Challenge test with E. ictaluri
In addition to these negative health impacts, AFB1 is also a potent immunemodulator leading to the suppression of the immune system. In other words, aflatoxin contamination makes animals more prone to infection. In the study, fish fed aflatoxin contaminated diets were evaluated for an additional 4 weeks period (total of 12 weeks) to analyze subclinical effects and disease resistance under the challenge with the gram negative bacterial strain Edwardsiella ictaluri (4.4 x 106 CFU/mL). Fish fed diets containing 250 ppb of AFB1 had a significantly lower survival rate after 1 week of challenging with Edwarsiella ictaluri bacteria. After 2 weeks without any treatment, the survival rates of all dietary AFB1 were significantly lower than the control (Figure 3). It is clear that a long-term feeding of AFB1 can significantly affect tra catfish resistance to diseases.

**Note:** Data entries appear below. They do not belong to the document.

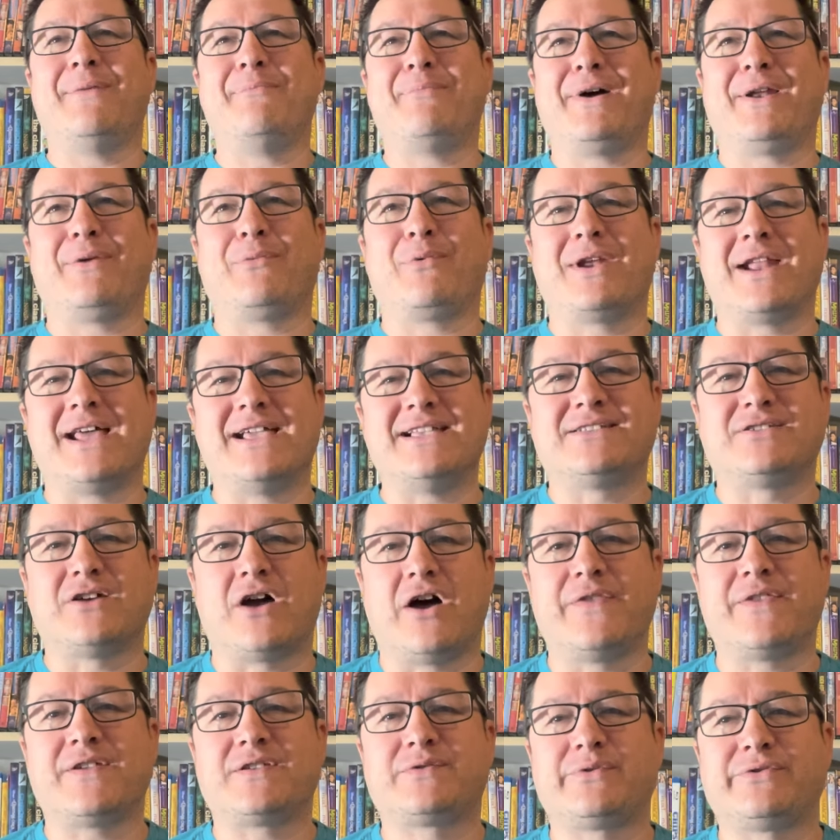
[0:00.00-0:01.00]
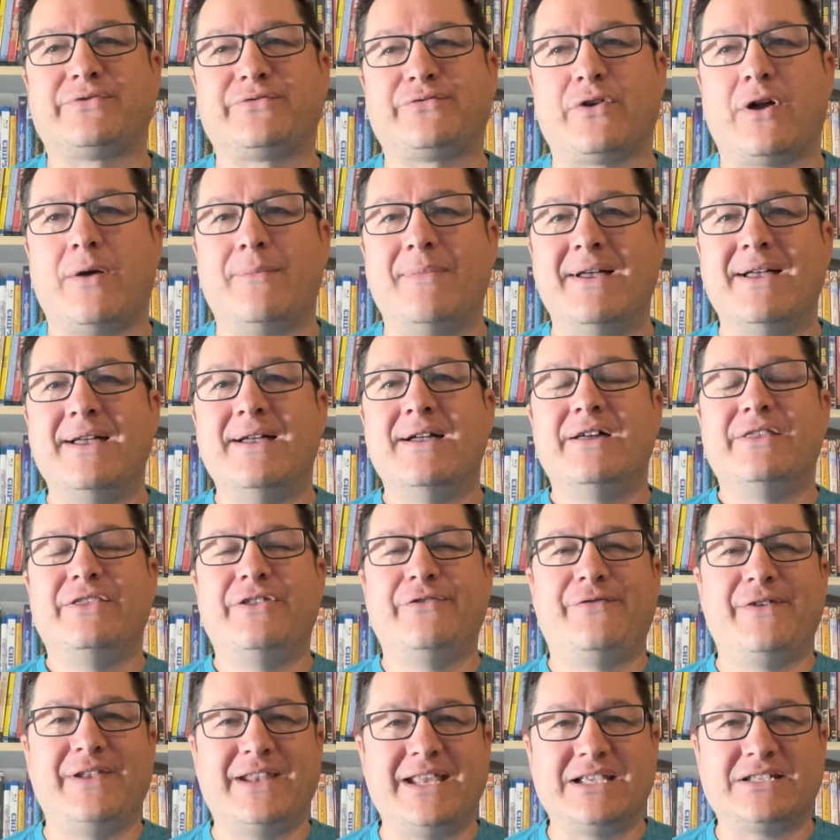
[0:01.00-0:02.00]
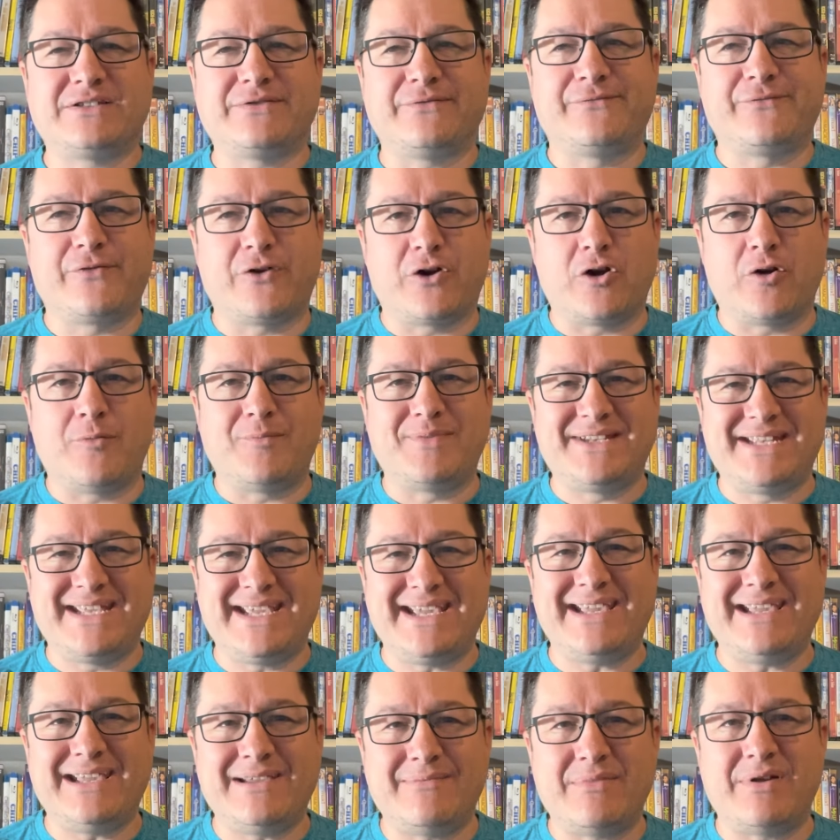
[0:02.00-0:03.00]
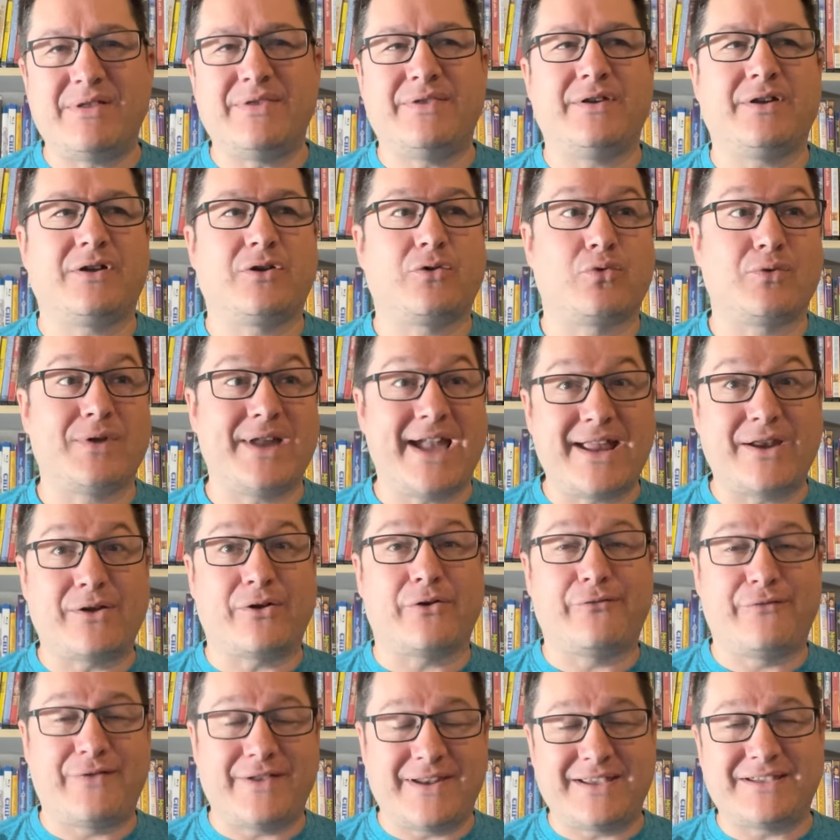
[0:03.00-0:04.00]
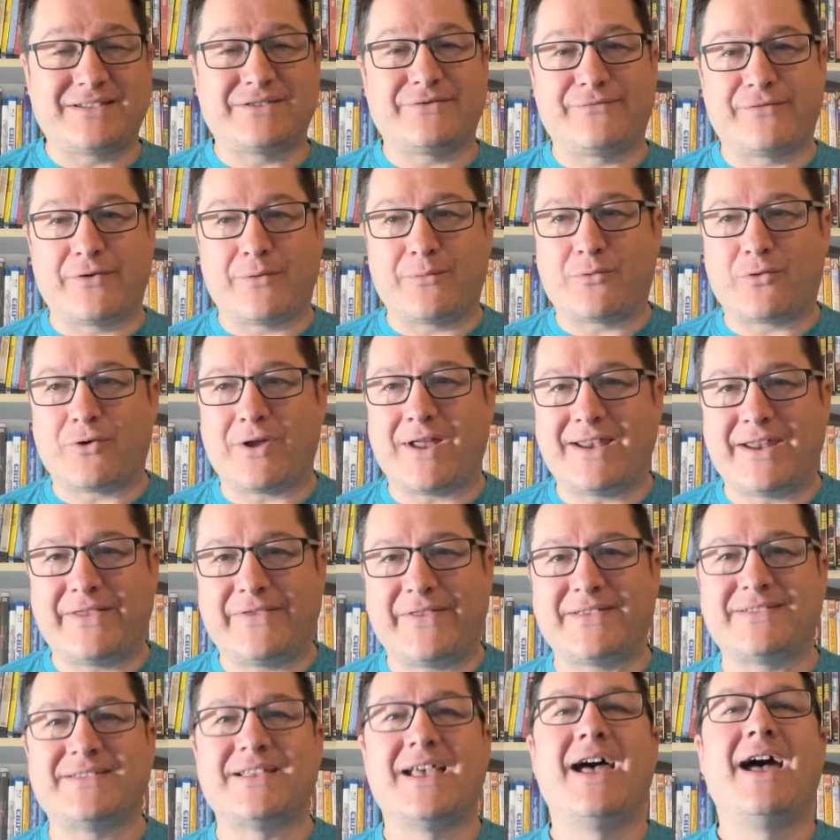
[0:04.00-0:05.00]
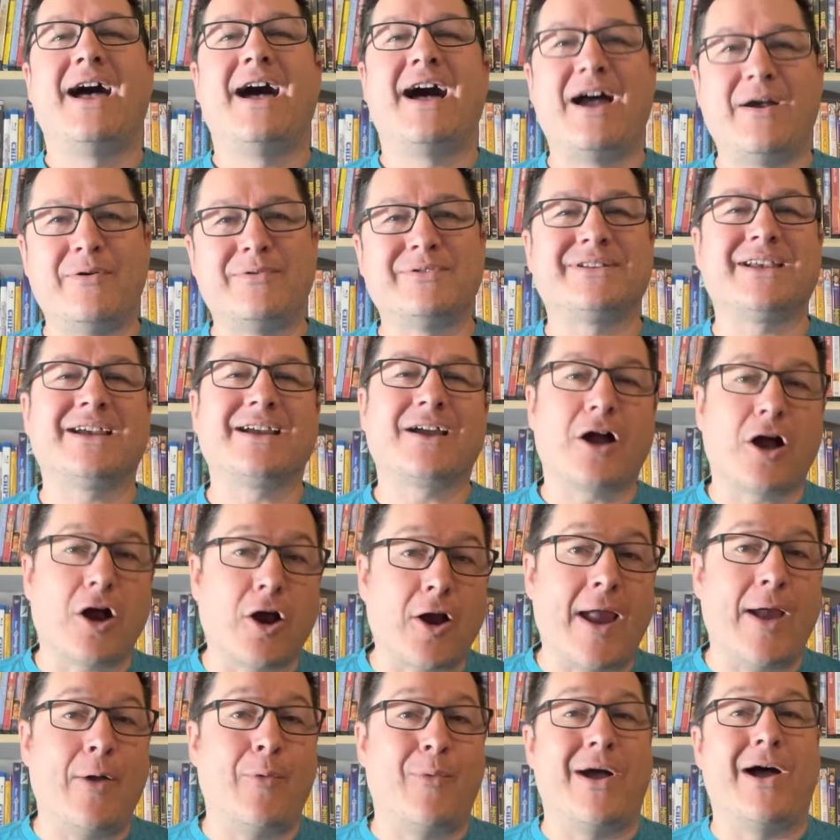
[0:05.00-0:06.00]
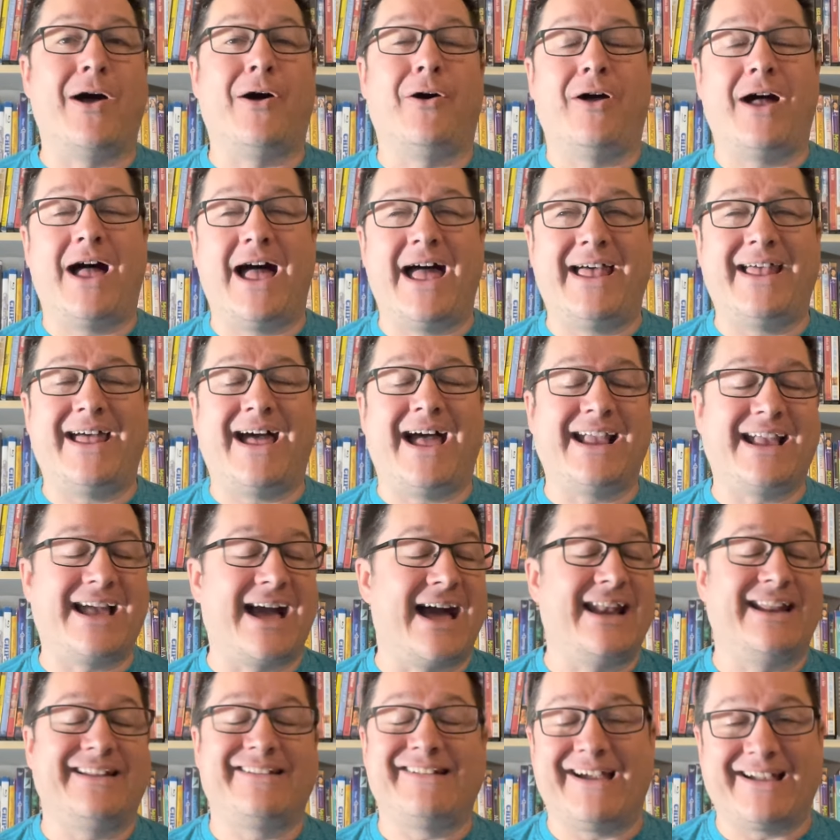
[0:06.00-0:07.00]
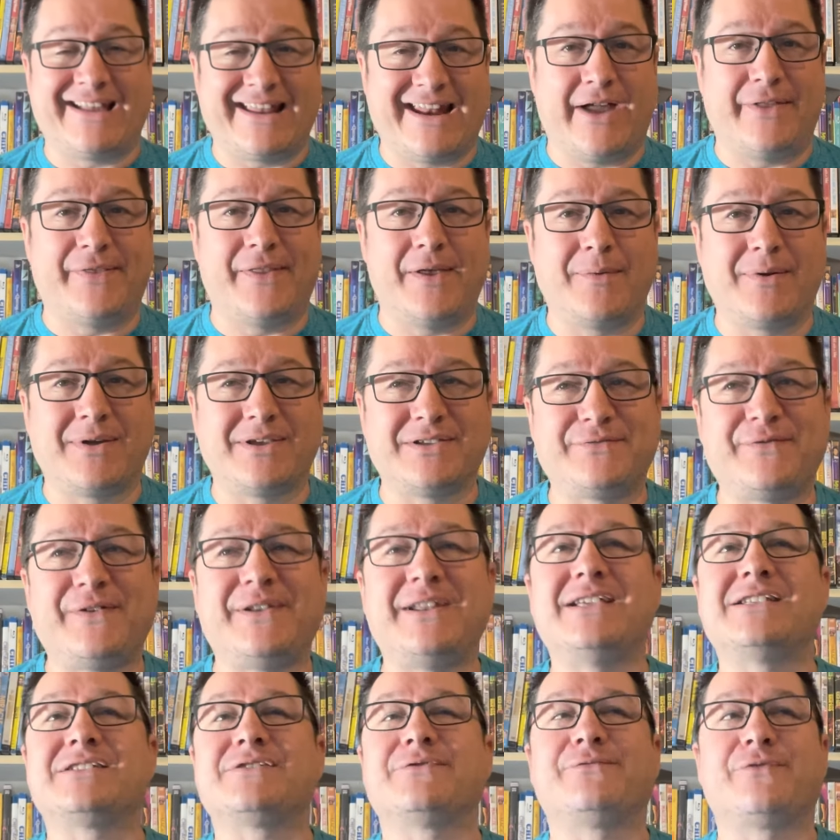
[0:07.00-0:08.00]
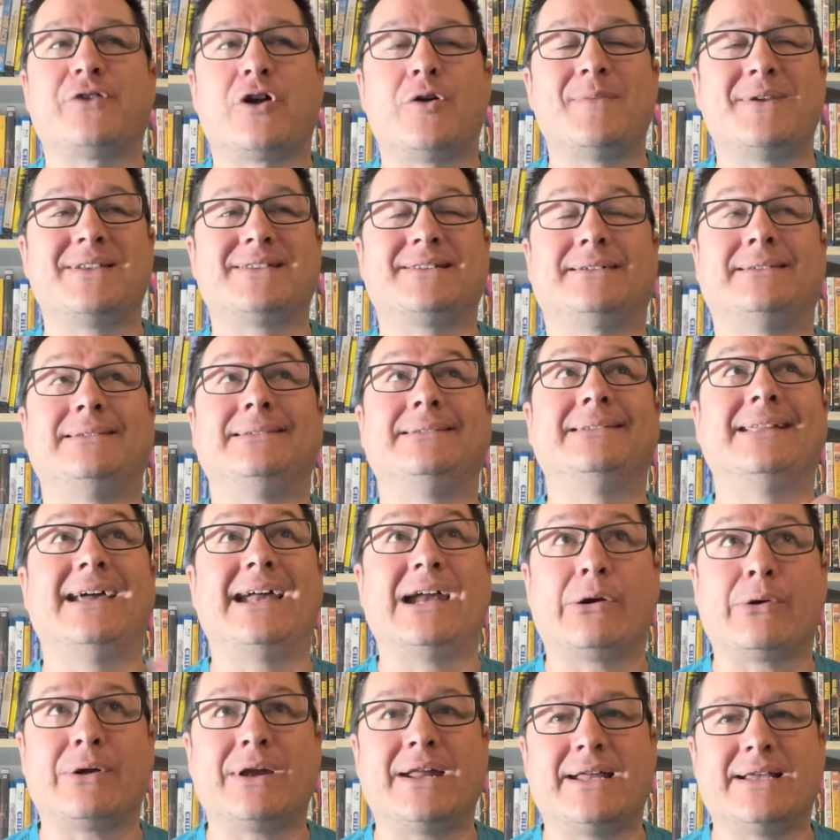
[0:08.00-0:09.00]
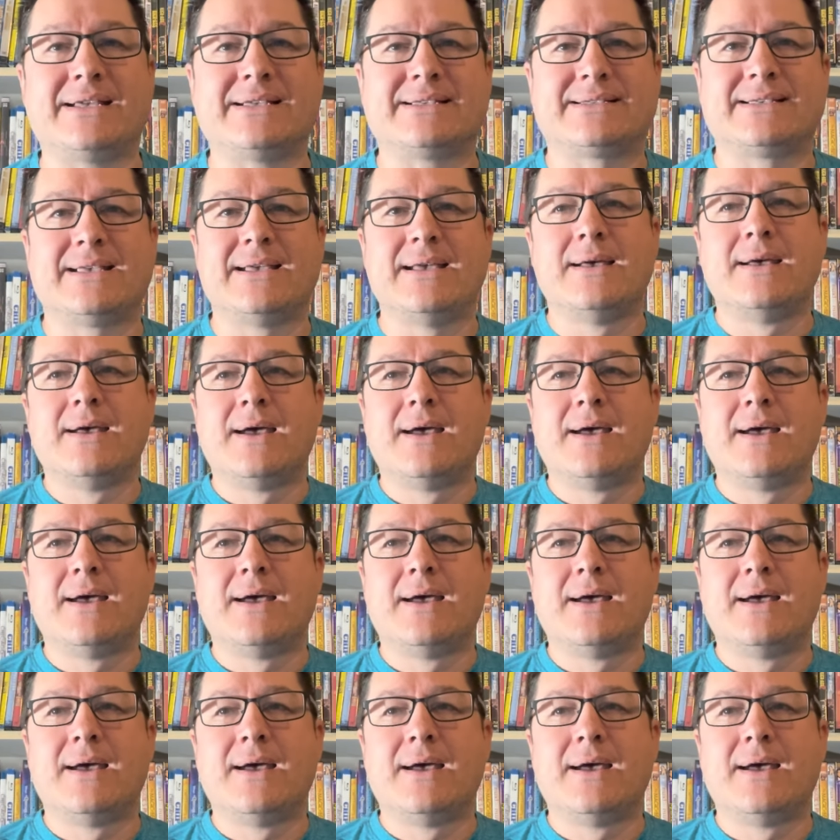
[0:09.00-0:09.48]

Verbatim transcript: But when I saw this was from the Phineas and Ferb team, the creator of Phineas and Ferb created this, I was like, all right, well, I, I got to check it out, though, because Phineas and Ferb is hilarious.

Figure 3. Survival rate (%) after a challenge test with Edwarsiella ictaluri. Values with different letters are significantly different (P < 0.05).
The danger posed by aflatoxins to aquaculture became apparent in the 1960s. While much has been learned since that time, further research regarding the effects of aflatoxins on health and performance of aqua species is still needed. In fish, aflatoxin exposure results in pale gills, impaired blood clotting, anemia, poor growth rates or lack of weight gain. Our research shows that in tra catfish —an important species in the Asian aquaculture industry– aflatoxin contamination results in; lower feed efficiency, lower growth, the elevated presence of enzymes associated with liver and tissue damage, and lower disease resistance. Consequently, constant monitoring, prevention and mitigation of aflatoxin contamination are therefore necessary in the aquaculture industry and in tra catfish production in particular.